México rompió relaciones diplomáticas con el gobierno de Vichy y don Gilberto Bosques presentó la nota de ruptura. La Gestapo alemana tomó por asalto el consulado y confiscó ilegalmente el dinero que la oficina mantenía para su operación, así como documentos y salvoconductos. A Bosques, a su esposa María Luisa Manjarrez y a sus tres hijos y todo el personal del consulado, 43 personas en total, los alemanes los mantuvieron en el pueblo Bad Godesberg, en un hotel prisión.

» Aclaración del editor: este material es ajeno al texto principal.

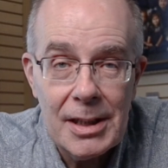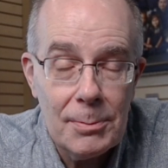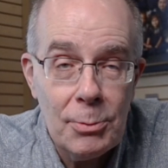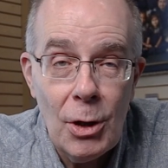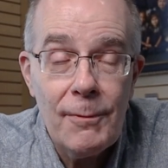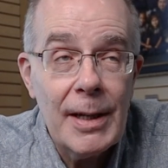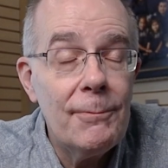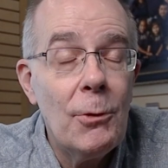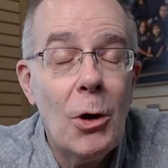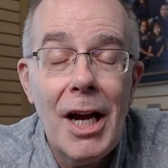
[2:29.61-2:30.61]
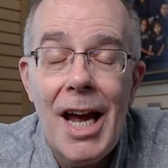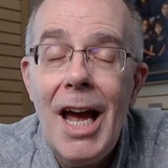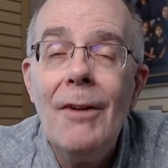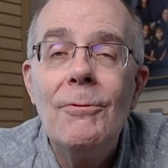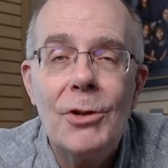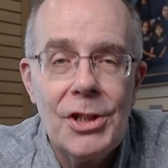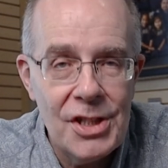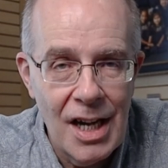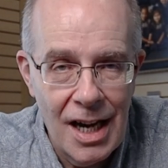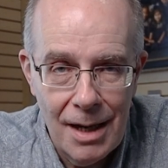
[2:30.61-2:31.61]
that's perfect for every
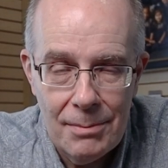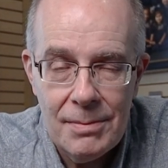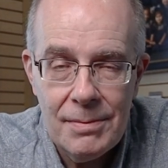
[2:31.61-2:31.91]
job.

“Pasábamos las noches en vela para embarcar a los refugiados en Marsella. Eran tres barreras de selección y una vez embarcados la policía subía a explorar hasta el último rincón del barco. Había un control civil, otro militar, otro policiaco, otro compartido por tres policías: alemana, francesa y la España franquista. A quienes no les permitían viajar, su vida se convertía en una tragedia porque los regresaban al campo de Miles, cerca de Marsella, al que llamaban campo de salida. A Max Aub lo saqué varias veces de un campo de concentración, primero del de Vernet y después del de Jelfa en África. Me dedicó su Diario de Jelfa, ya en México comíamos juntos; a Max Aub jamás lo vi triste, siempre hacía bromas.
“En Vichy sabían que estábamos del lado de los refugiados y nos trataban como a enemigos, pretendían infundirnos miedo y era un momento en que había que estar en la dimensión de las cosas y el miedo no sirve para eso. Gracias a nuestro trabajo diurno y nocturno y a nuestra insistencia se salvaron muchas vidas.
En Bad Godesberg, donde estuvimos prisioneros, veíamos la cantidad de luz de aviones sobre el río Rin y después los incendios de Colonia que oíamos a unos 20 kilómetros. A los aviones podíamos verlos caer cuando los enfocaban los grandes reflectores, es algo que jamás se me ha olvidado. Una vez, un avión pasó rozando el techo y cayó a unos 600 metros. Mi mujer, María Luisa, era tan valiente que decía que no bajáramos al refugio y viéramos el gran espectáculo del cielo iluminado. Ver las luces de las formaciones de aviones cruzando el cielo, sus sombras sobre el agua, los reflectores cruzándose en el espacio era mágico.
Por lo visto México tiene una historia diplomática heroica en algunas etapas gracias a hombres de la talla de don Gilberto Bosques, quien a sus 98 años representó lo mejor de nuestro gran país. Mariana Yampolsky y yo nos despedimos pensando que con hombres como don Gilberto México llevaba buen rumbo, pero, claro, eso fue en el tiempo de hombres que se jugaban la vida y no de funcionarios en vacaciones sexenales.